Stored items.
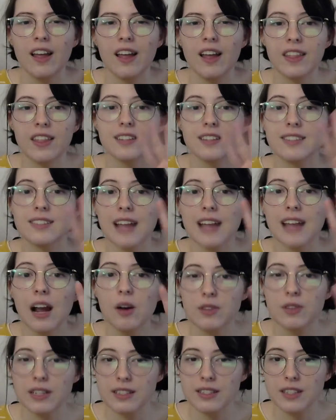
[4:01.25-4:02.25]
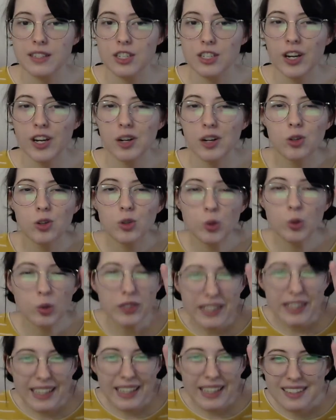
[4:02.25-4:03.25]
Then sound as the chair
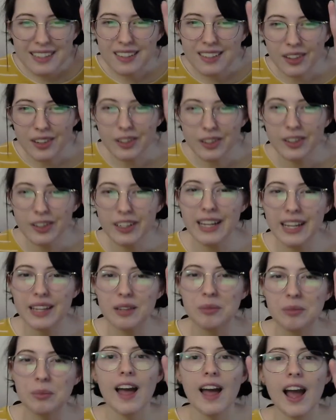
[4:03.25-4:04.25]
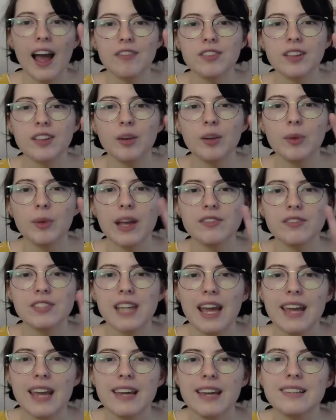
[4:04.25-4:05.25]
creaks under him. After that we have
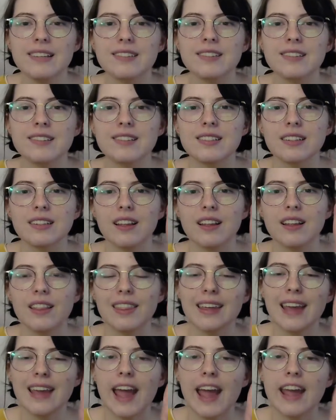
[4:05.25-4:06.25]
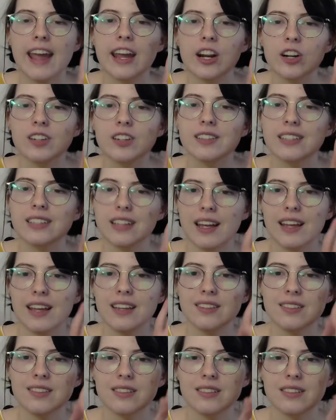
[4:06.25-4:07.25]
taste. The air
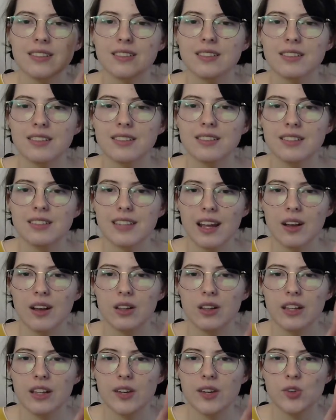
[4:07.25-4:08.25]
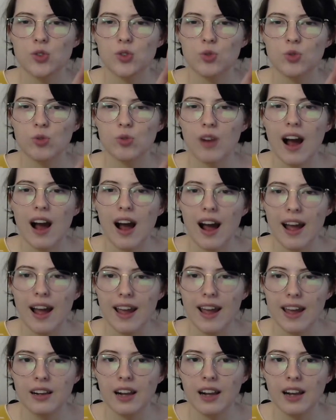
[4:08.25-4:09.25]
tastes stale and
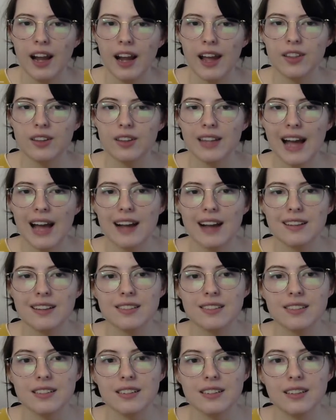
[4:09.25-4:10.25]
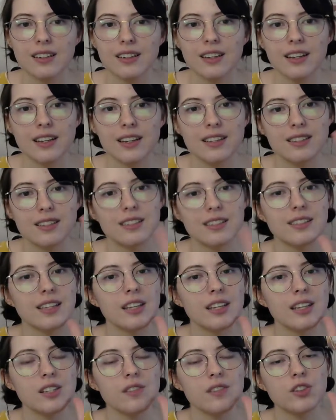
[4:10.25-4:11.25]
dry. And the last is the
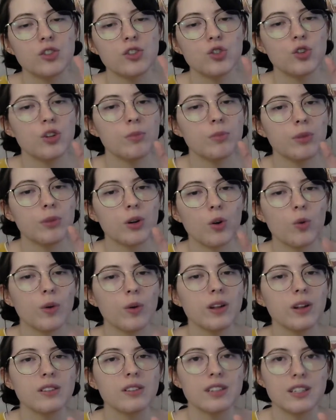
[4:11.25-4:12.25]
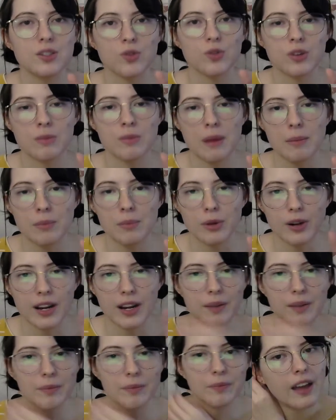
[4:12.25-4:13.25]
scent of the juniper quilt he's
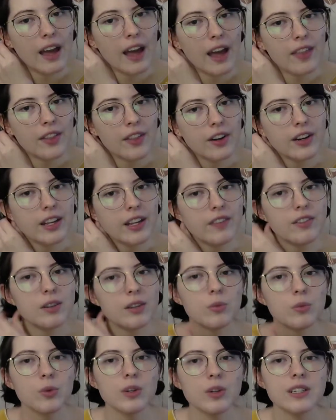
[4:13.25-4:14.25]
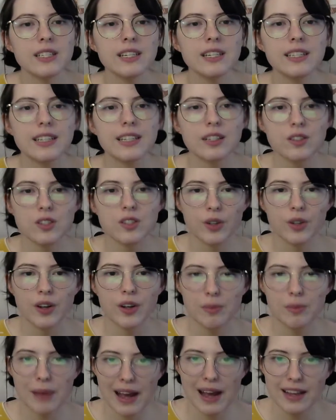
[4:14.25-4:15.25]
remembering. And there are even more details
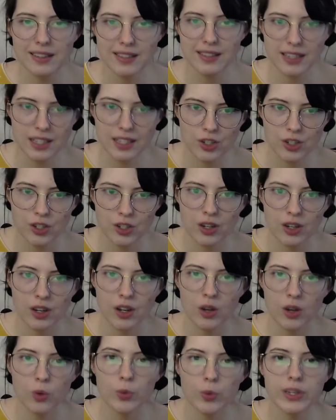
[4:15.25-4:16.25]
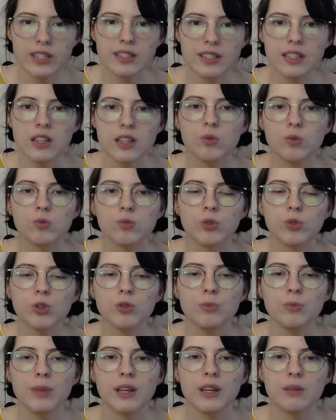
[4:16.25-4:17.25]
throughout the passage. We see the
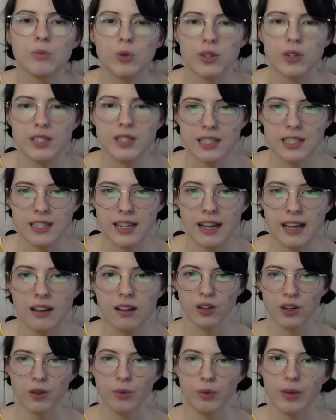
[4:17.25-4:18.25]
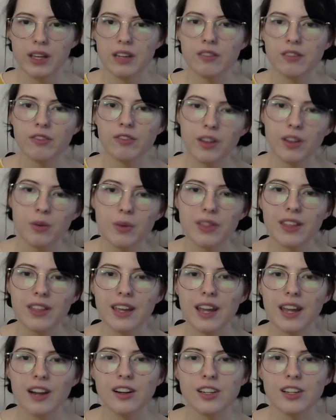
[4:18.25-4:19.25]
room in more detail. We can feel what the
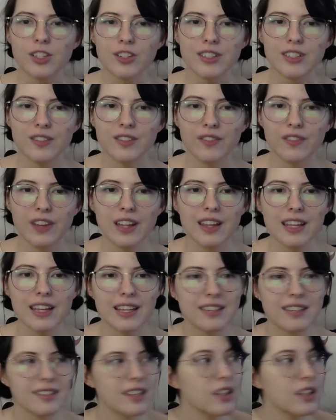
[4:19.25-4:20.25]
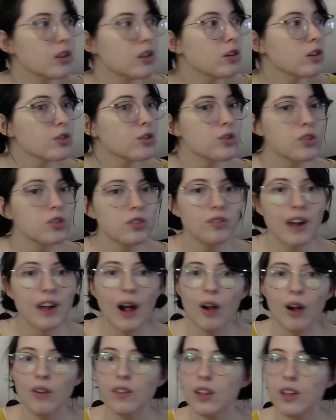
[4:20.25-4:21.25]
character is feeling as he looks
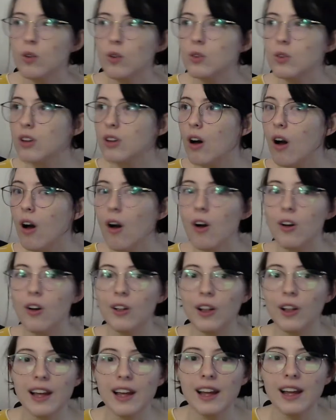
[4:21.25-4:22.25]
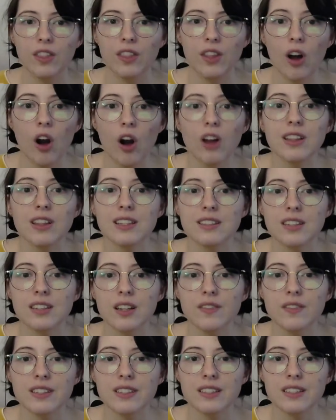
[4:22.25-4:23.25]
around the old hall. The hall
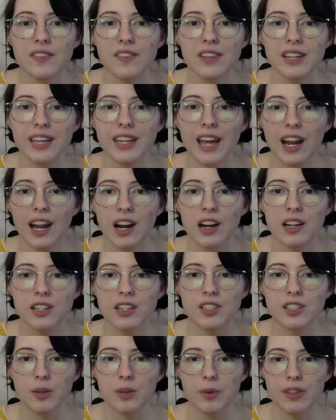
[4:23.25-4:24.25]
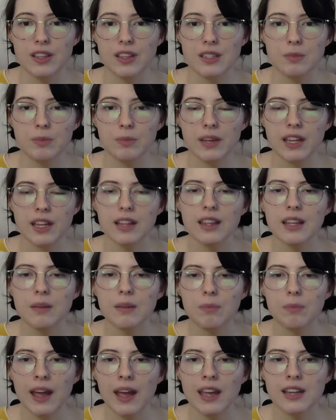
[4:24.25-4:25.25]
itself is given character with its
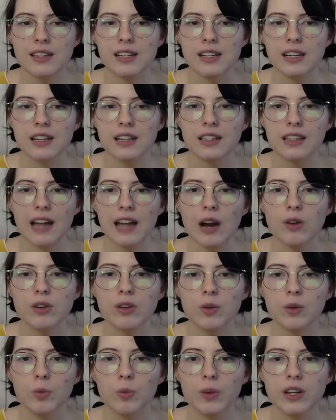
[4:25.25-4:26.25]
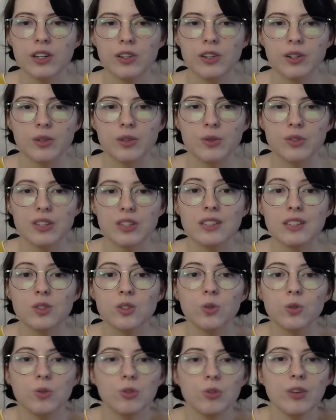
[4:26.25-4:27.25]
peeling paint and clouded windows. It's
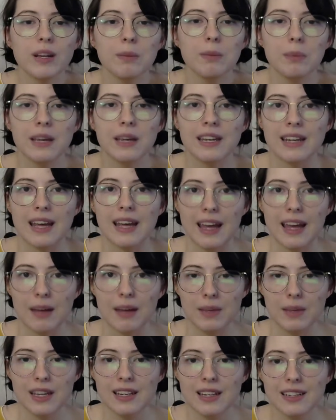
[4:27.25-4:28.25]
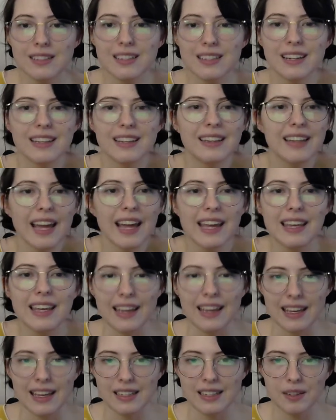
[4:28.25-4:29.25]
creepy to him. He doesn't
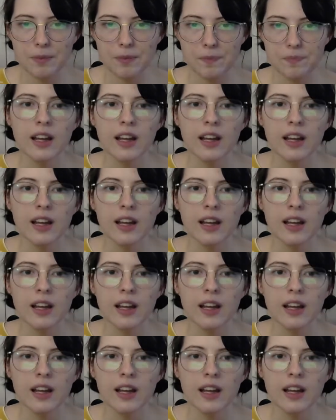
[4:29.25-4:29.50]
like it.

YOUR GOAL.
An exact reprint of every record is required, with the pictures omitted.

WRITTEN ANSWER.
[4:01.25-4:02.25]
[4:02.25-4:03.25]
Then sound as the chair
[4:03.25-4:04.25]
[4:04.25-4:05.25]
creaks under him. After that we have
[4:05.25-4:06.25]
[4:06.25-4:07.25]
taste. The air
[4:07.25-4:08.25]
[4:08.25-4:09.25]
tastes stale and
[4:09.25-4:10.25]
[4:10.25-4:11.25]
dry. And the last is the
[4:11.25-4:12.25]
[4:12.25-4:13.25]
scent of the juniper quilt he's
[4:13.25-4:14.25]
[4:14.25-4:15.25]
remembering. And there are even more details
[4:15.25-4:16.25]
[4:16.25-4:17.25]
throughout the passage. We see the
[4:17.25-4:18.25]
[4:18.25-4:19.25]
room in more detail. We can feel what the
[4:19.25-4:20.25]
[4:20.25-4:21.25]
character is feeling as he looks
[4:21.25-4:22.25]
[4:22.25-4:23.25]
around the old hall. The hall
[4:23.25-4:24.25]
[4:24.25-4:25.25]
itself is given character with its
[4:25.25-4:26.25]
[4:26.25-4:27.25]
peeling paint and clouded windows. It's
[4:27.25-4:28.25]
[4:28.25-4:29.25]
creepy to him. He doesn't
[4:29.25-4:29.50]
like it.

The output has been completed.